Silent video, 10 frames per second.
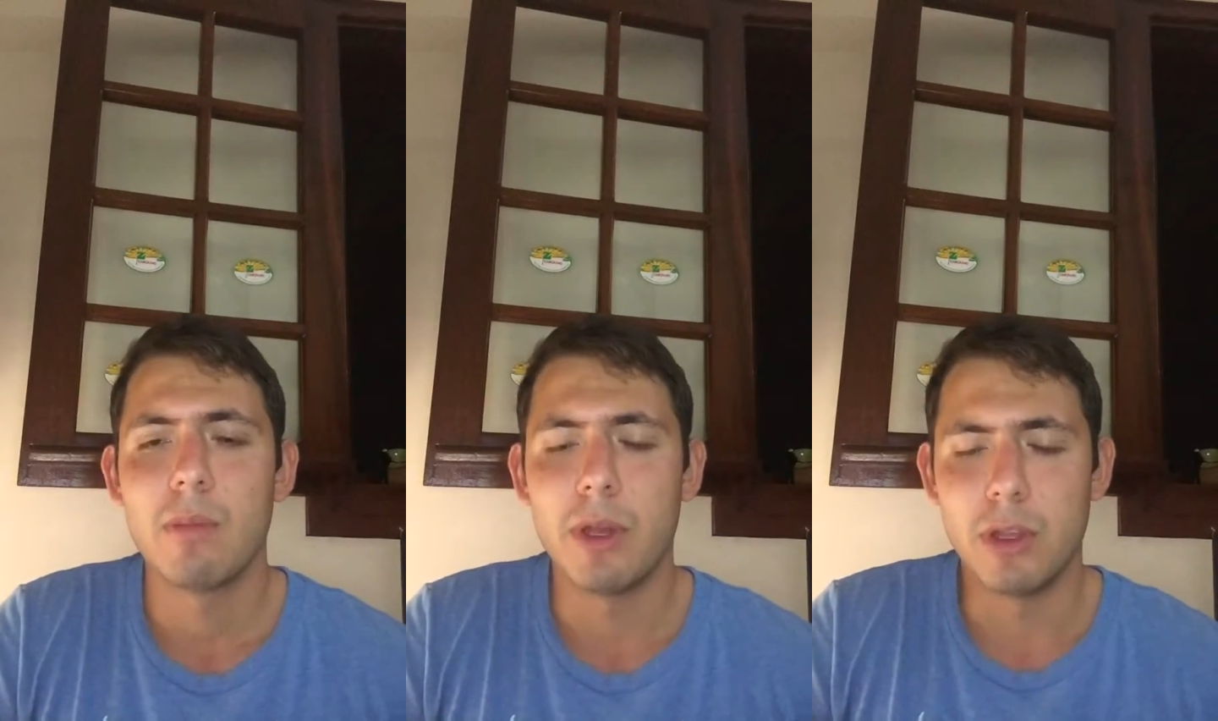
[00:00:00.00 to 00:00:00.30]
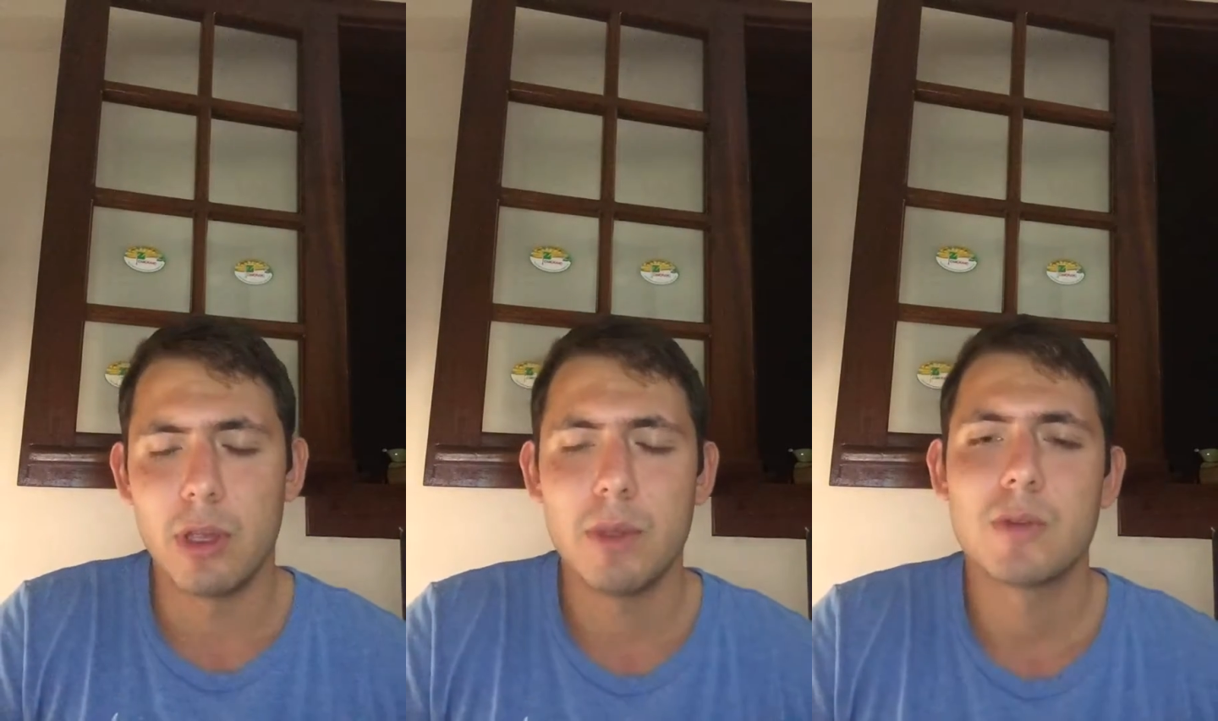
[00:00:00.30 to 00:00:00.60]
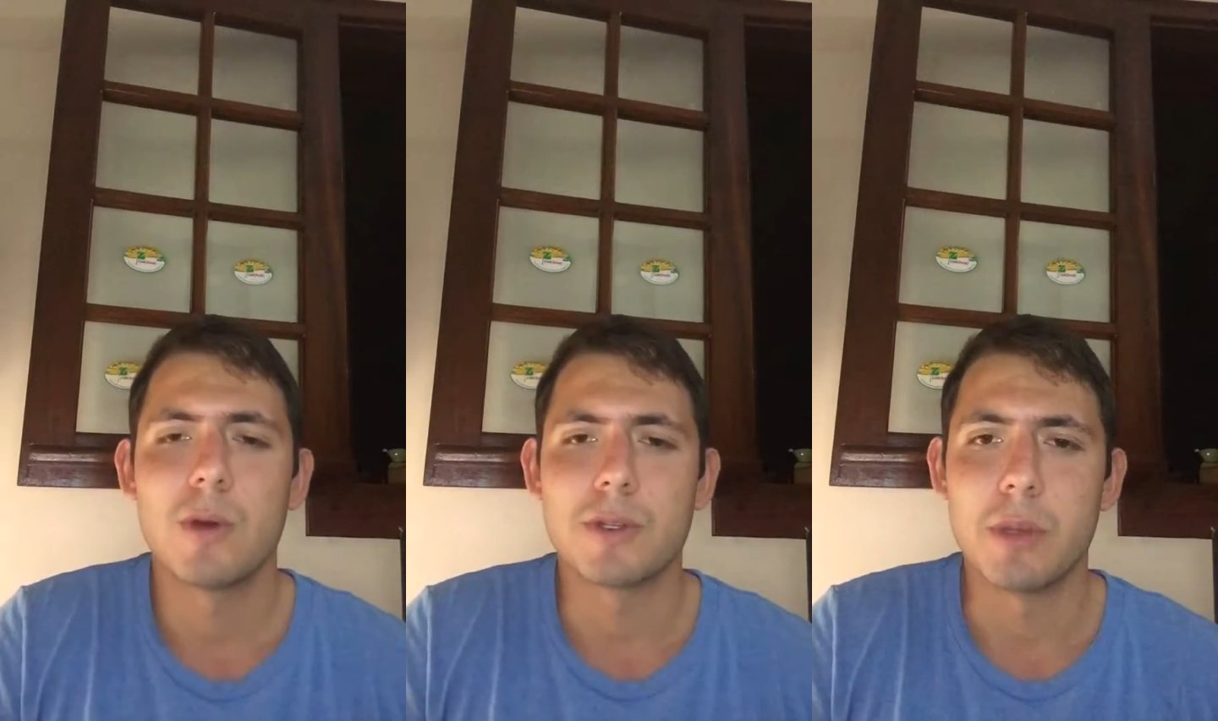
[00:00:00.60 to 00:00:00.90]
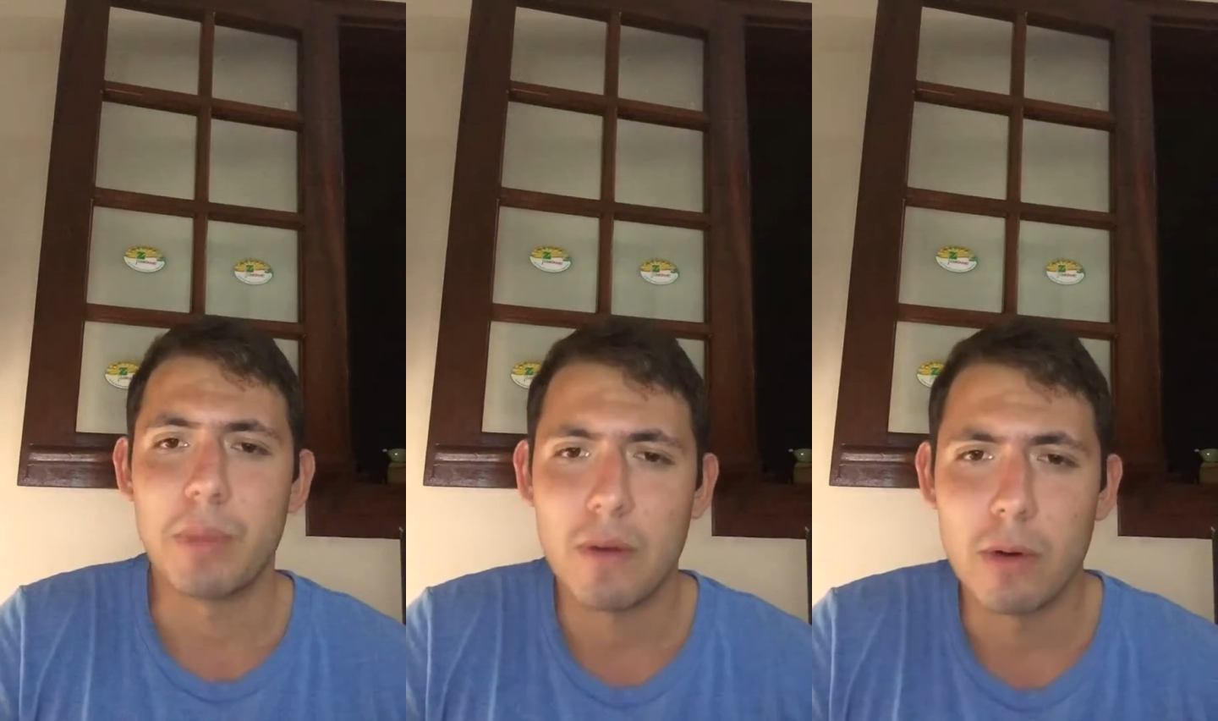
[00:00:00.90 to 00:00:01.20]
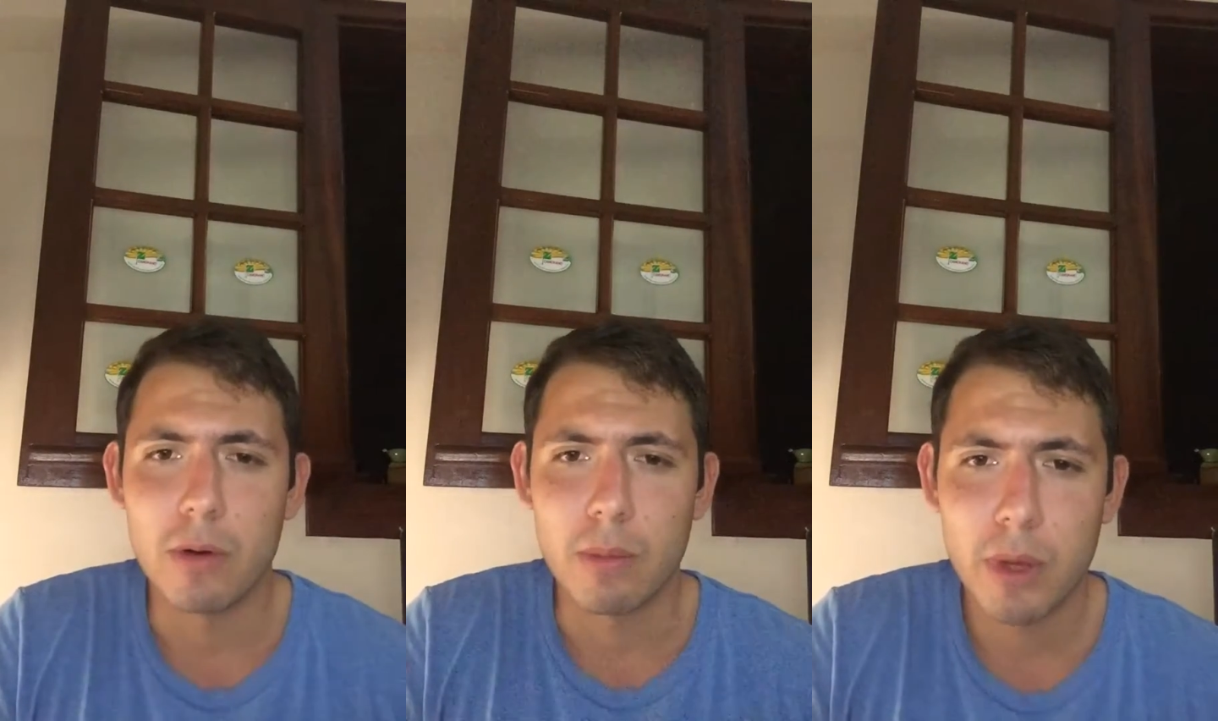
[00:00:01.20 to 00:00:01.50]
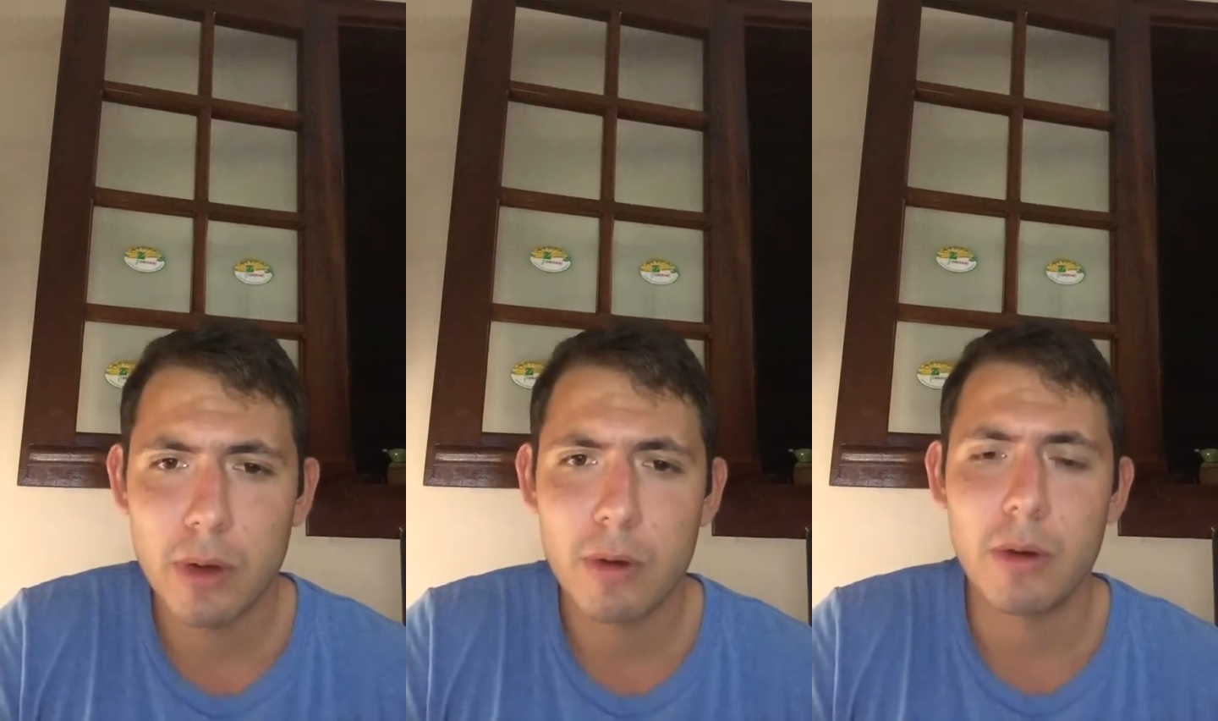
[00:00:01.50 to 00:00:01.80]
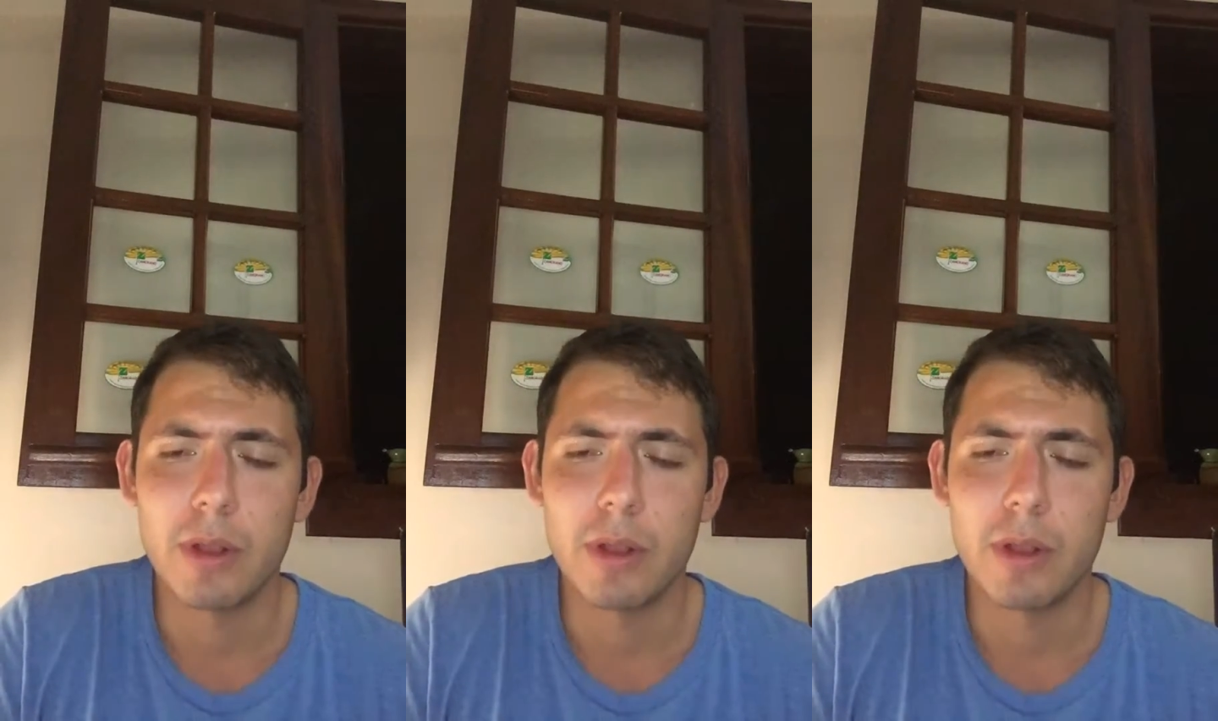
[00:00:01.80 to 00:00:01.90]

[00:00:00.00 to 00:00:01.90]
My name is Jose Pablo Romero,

__________

▶ [EXERCISE REQUIREMENTS] Each record above is to be copied exactly. Drop the pictures.

▶ [RESULT]
Silent video, 10 frames per second.
[00:00:00.00 to 00:00:00.30]
[00:00:00.30 to 00:00:00.60]
[00:00:00.60 to 00:00:00.90]
[00:00:00.90 to 00:00:01.20]
[00:00:01.20 to 00:00:01.50]
[00:00:01.50 to 00:00:01.80]
[00:00:01.80 to 00:00:01.90]

[00:00:00.00 to 00:00:01.90]
My name is Jose Pablo Romero,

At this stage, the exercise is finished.